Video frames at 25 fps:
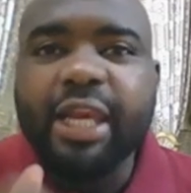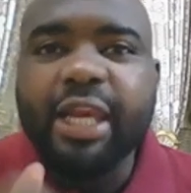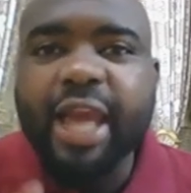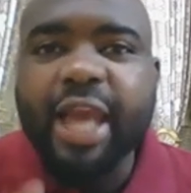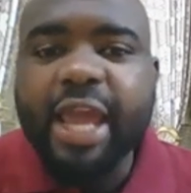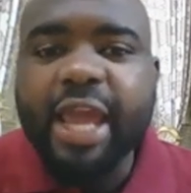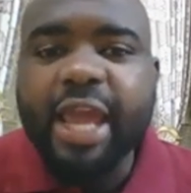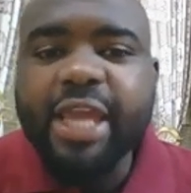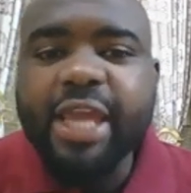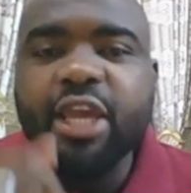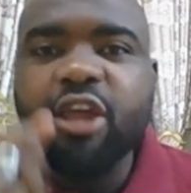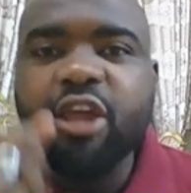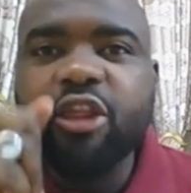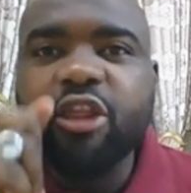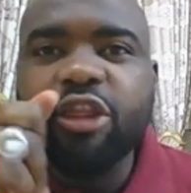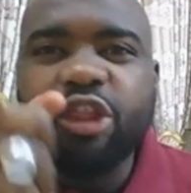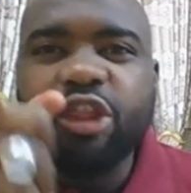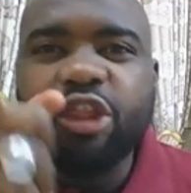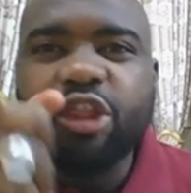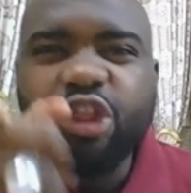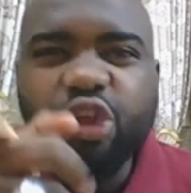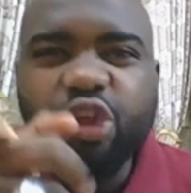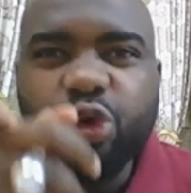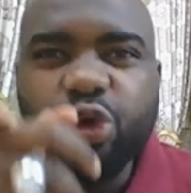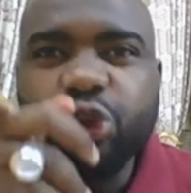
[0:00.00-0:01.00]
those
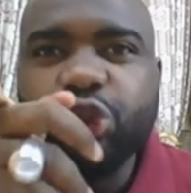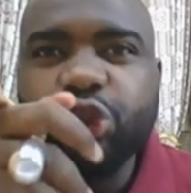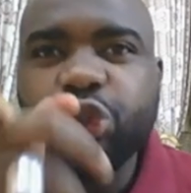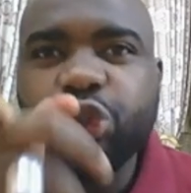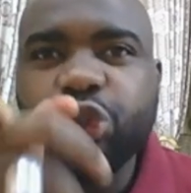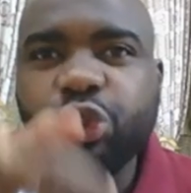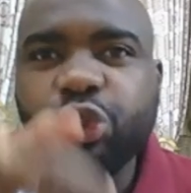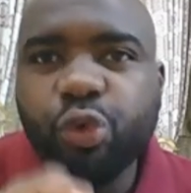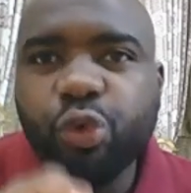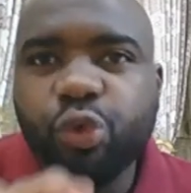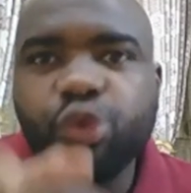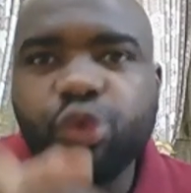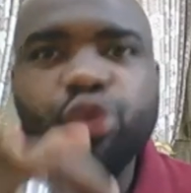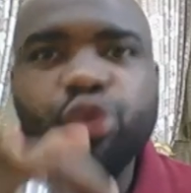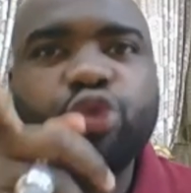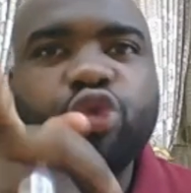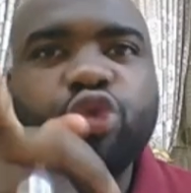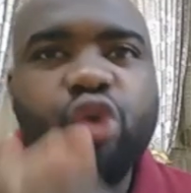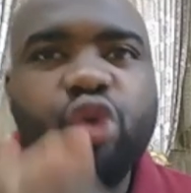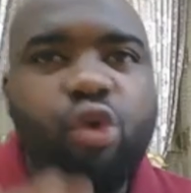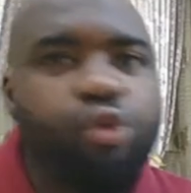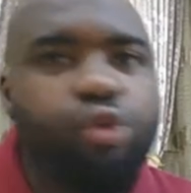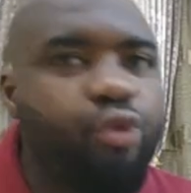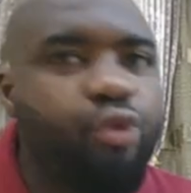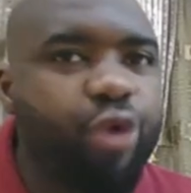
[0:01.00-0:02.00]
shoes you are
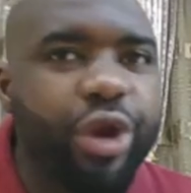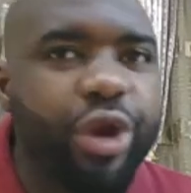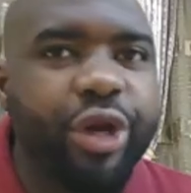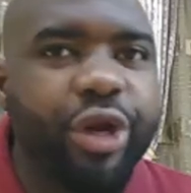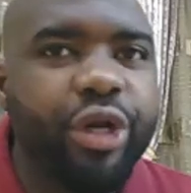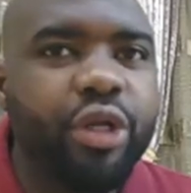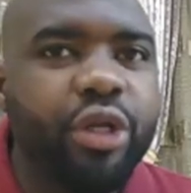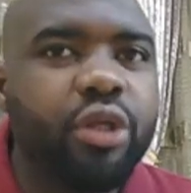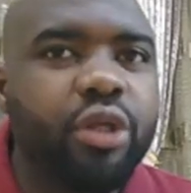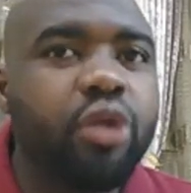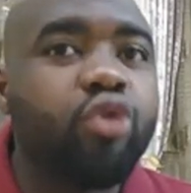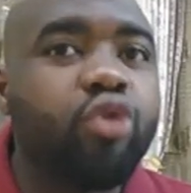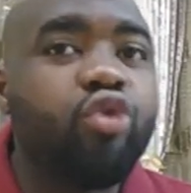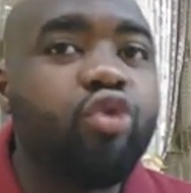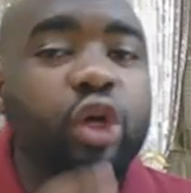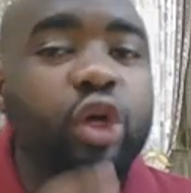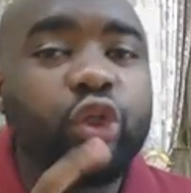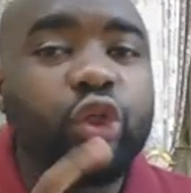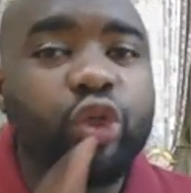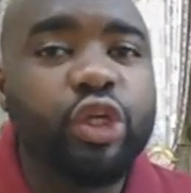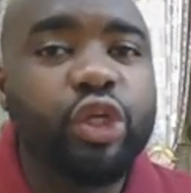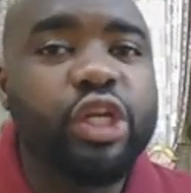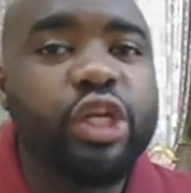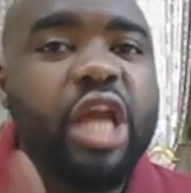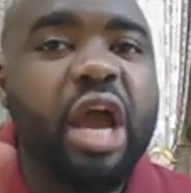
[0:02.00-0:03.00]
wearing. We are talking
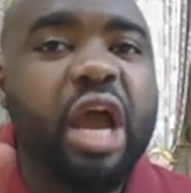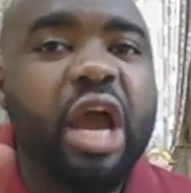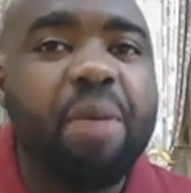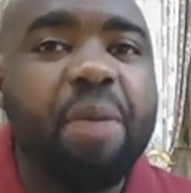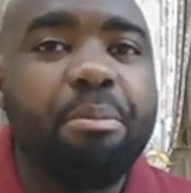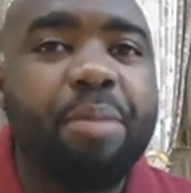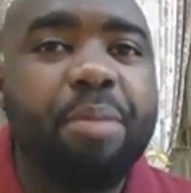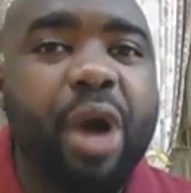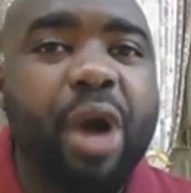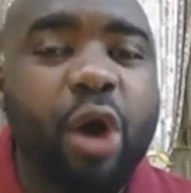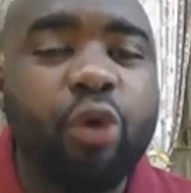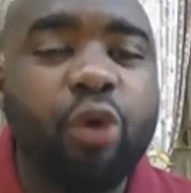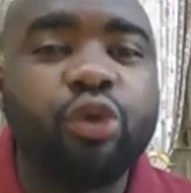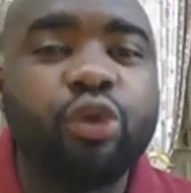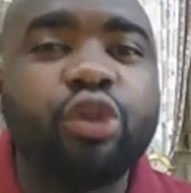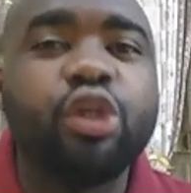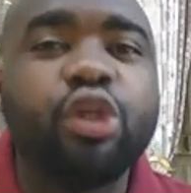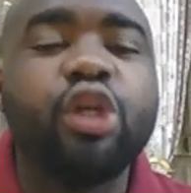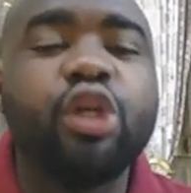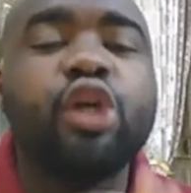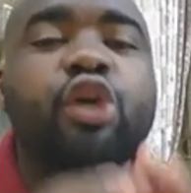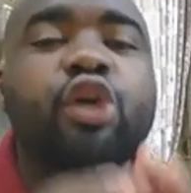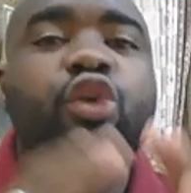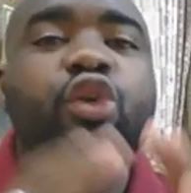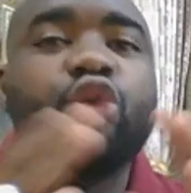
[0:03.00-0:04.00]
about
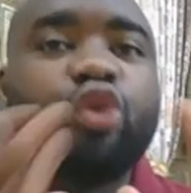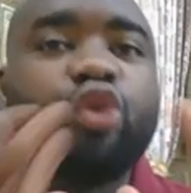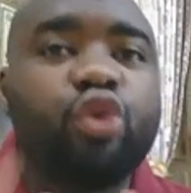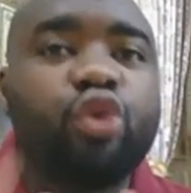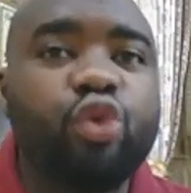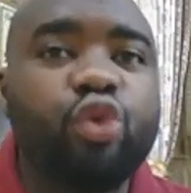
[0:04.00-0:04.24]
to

About this task >> Word for word, restate every line of the listing, omitting the pictures.

Exercise answer >>
Video frames at 25 fps:
[0:00.00-0:01.00]
those
[0:01.00-0:02.00]
shoes you are
[0:02.00-0:03.00]
wearing. We are talking
[0:03.00-0:04.00]
about
[0:04.00-0:04.24]
to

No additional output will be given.